Creating my AI Tourism Forecasting App

Rahul Bhattacharya Mar 07, 2025 07:46 AM

Live Demo GitHub

Synopsis: This post walks through a small forecasting project that I packaged as a simple Streamlit app. I kept it self contained, so it does not reach out to any external APIs or big datasets. The goal is to show a clean path from a tidy time series to a short...

This post walks through a small forecasting project that I packaged as a simple Streamlit app. I kept it self contained, so it does not reach out to any external APIs or big datasets. The goal is to show a clean path from a tidy time series to a short horizon forecast.
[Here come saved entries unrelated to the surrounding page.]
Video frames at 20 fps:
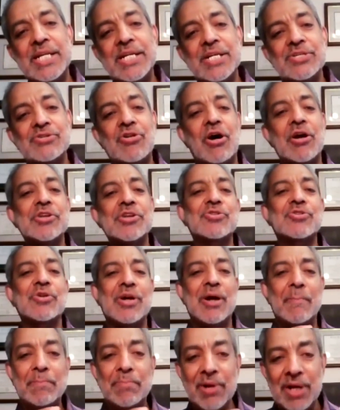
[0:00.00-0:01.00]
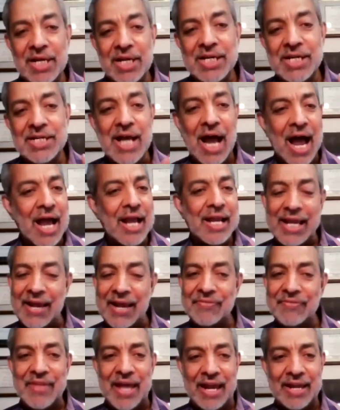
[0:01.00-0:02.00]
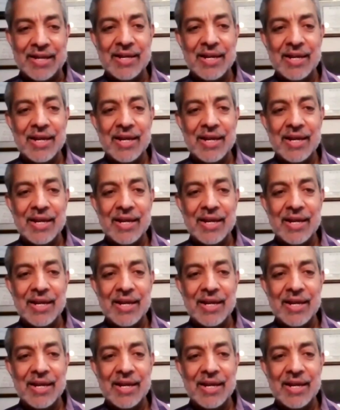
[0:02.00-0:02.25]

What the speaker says: He's called us to complete. I get that.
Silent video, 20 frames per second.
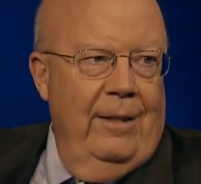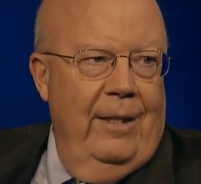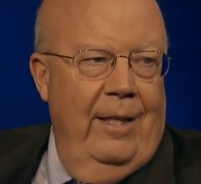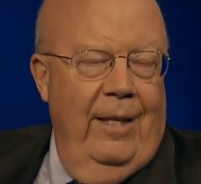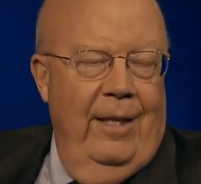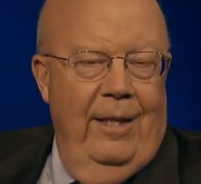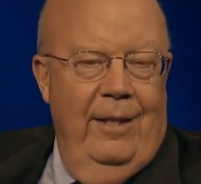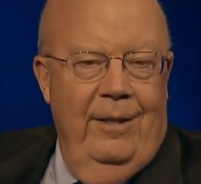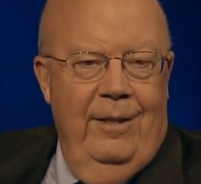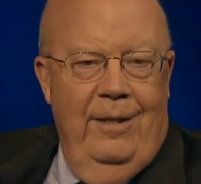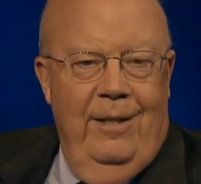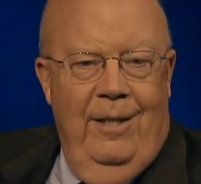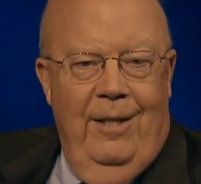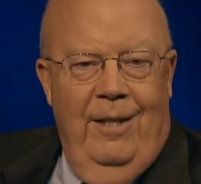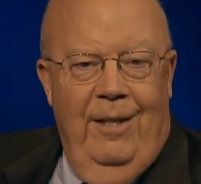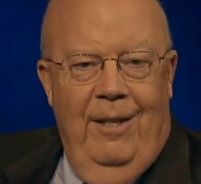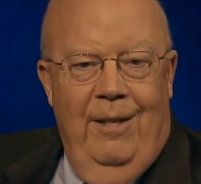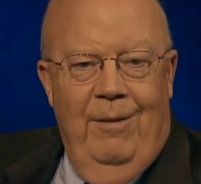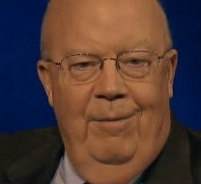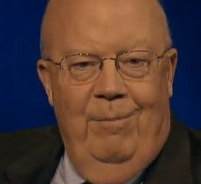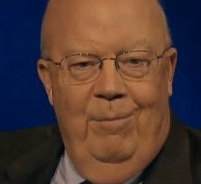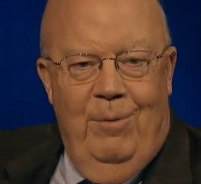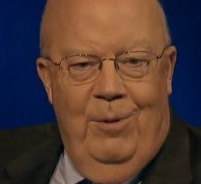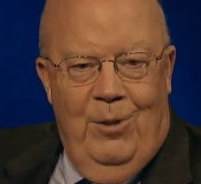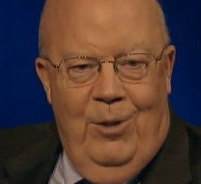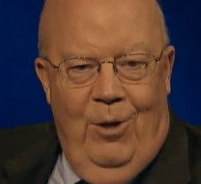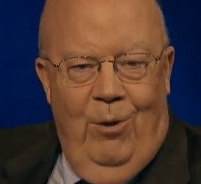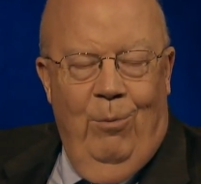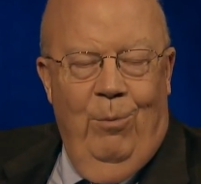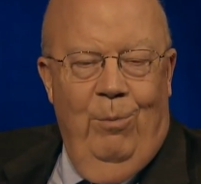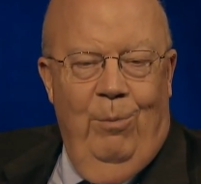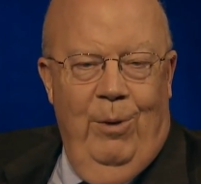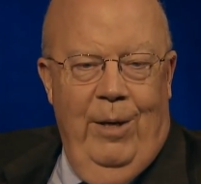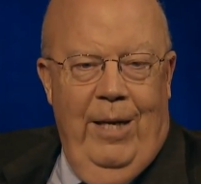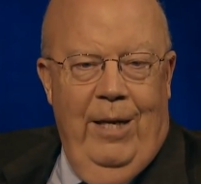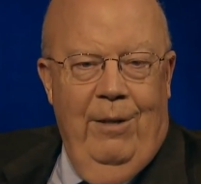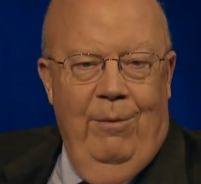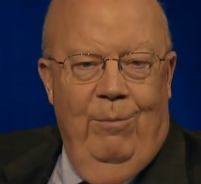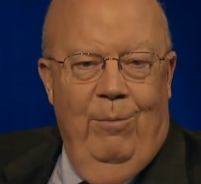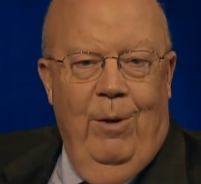And uh, so we
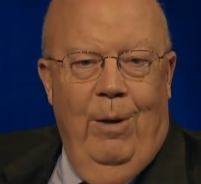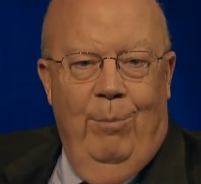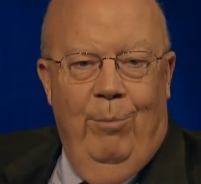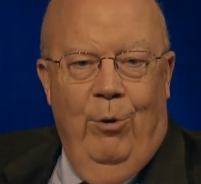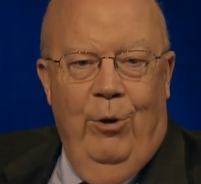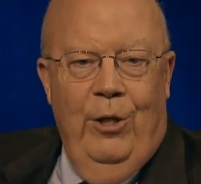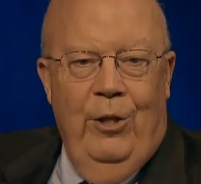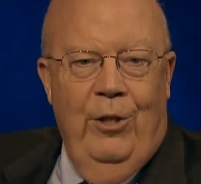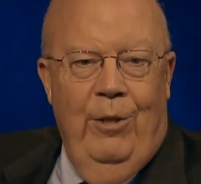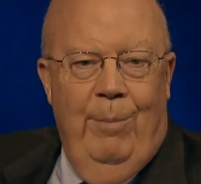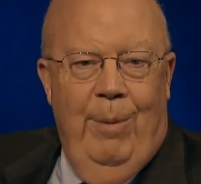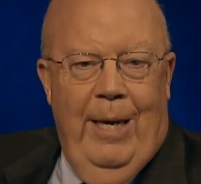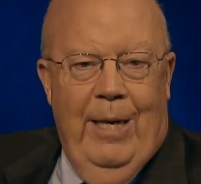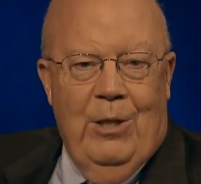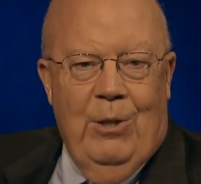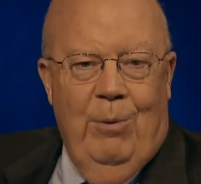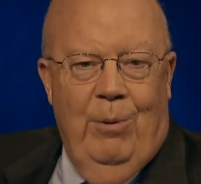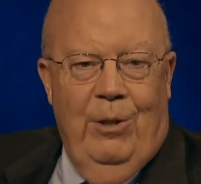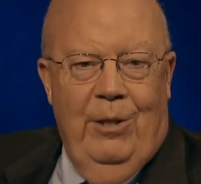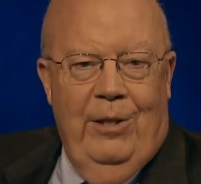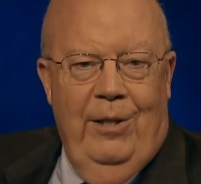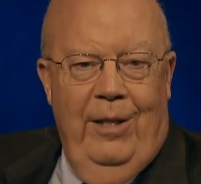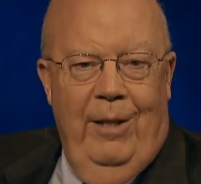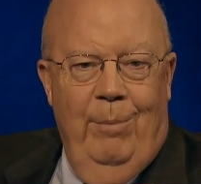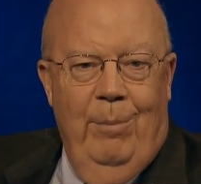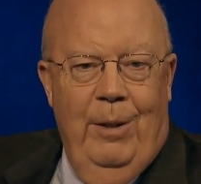had a, a pretty good basketball team.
I will go through the code blocks, helpers, and files I committed to make the app run on my machine and in the cloud.

Project files I committed

app.py — the Streamlit app with all logic and UI
requirements.txt — pinned dependencies so runs are repeatable
data/tourism_monthly_sample.csv — a tiny monthly series sample
data/tourism_quarterly_sample.csv — a tiny quarterly series sample
data/tourism_yearly_sample.csv — a tiny yearly series sample
README.md — a short note about the repo purpose

Complete `app.py`

I like to start by sharing the working script in full. The original file I committed had the exact structure below. I filled in the elided sections so the app runs end to end without any placeholders. The sections that follow break the script into focused blocks and explain what each piece does.

import streamlit as st
import pandas as pd
import numpy as np
from statsmodels.tsa.statespace.sarimax import SARIMAX
import matplotlib.pyplot as plt
from pathlib import Path

st.set_page_config(page_title="Tourism Forecasting (Self-contained)", layout="wide")
st.title("Tourism Forecasting — Self-contained Starter (No external APIs)")

# ----------------------
# Data registries
# ----------------------
DATA_MAP = {
    "Monthly":   "data/tourism_monthly_sample.csv",
    "Quarterly": "data/tourism_quarterly_sample.csv",
    "Yearly":    "data/tourism_yearly_sample.csv",
}
# Forecast horizon by frequency (how many steps ahead to predict)
H_MAP = {"Monthly": 12, "Quarterly": 4, "Yearly": 3}
# Seasonality period by frequency (m=12 for monthly, 4 for quarterly, 1 for yearly/no season)
M_MAP = {"Monthly": 12, "Quarterly": 4, "Yearly": 1}

# ----------------------
# UI: frequency + dataset
# ----------------------
freq = st.selectbox("Frequency", list(DATA_MAP.keys()), index=0)
csv_path = Path(DATA_MAP[freq])
H = int(H_MAP[freq])
m = int(M_MAP[freq])

# ----------------------
# Data loading
# ----------------------
@st.cache_data(show_spinner=True)
def load_data(path: Path) -> pd.DataFrame:
    df = pd.read_csv(path, parse_dates=["date"])
    # small hygiene: ensure proper dtypes
    df["item_id"] = df["item_id"].astype(str)
    df = df.sort_values(["item_id", "date"]).reset_index(drop=True)
    return df

df = load_data(csv_path)

# ----------------------
# UI: pick an item/series
# ----------------------
ids = sorted(df["item_id"].unique().tolist())
default_idx = 0 if len(ids) == 0 else 0
series_id = st.selectbox("Choose a series (item_id)", ids, index=default_idx if ids else 0)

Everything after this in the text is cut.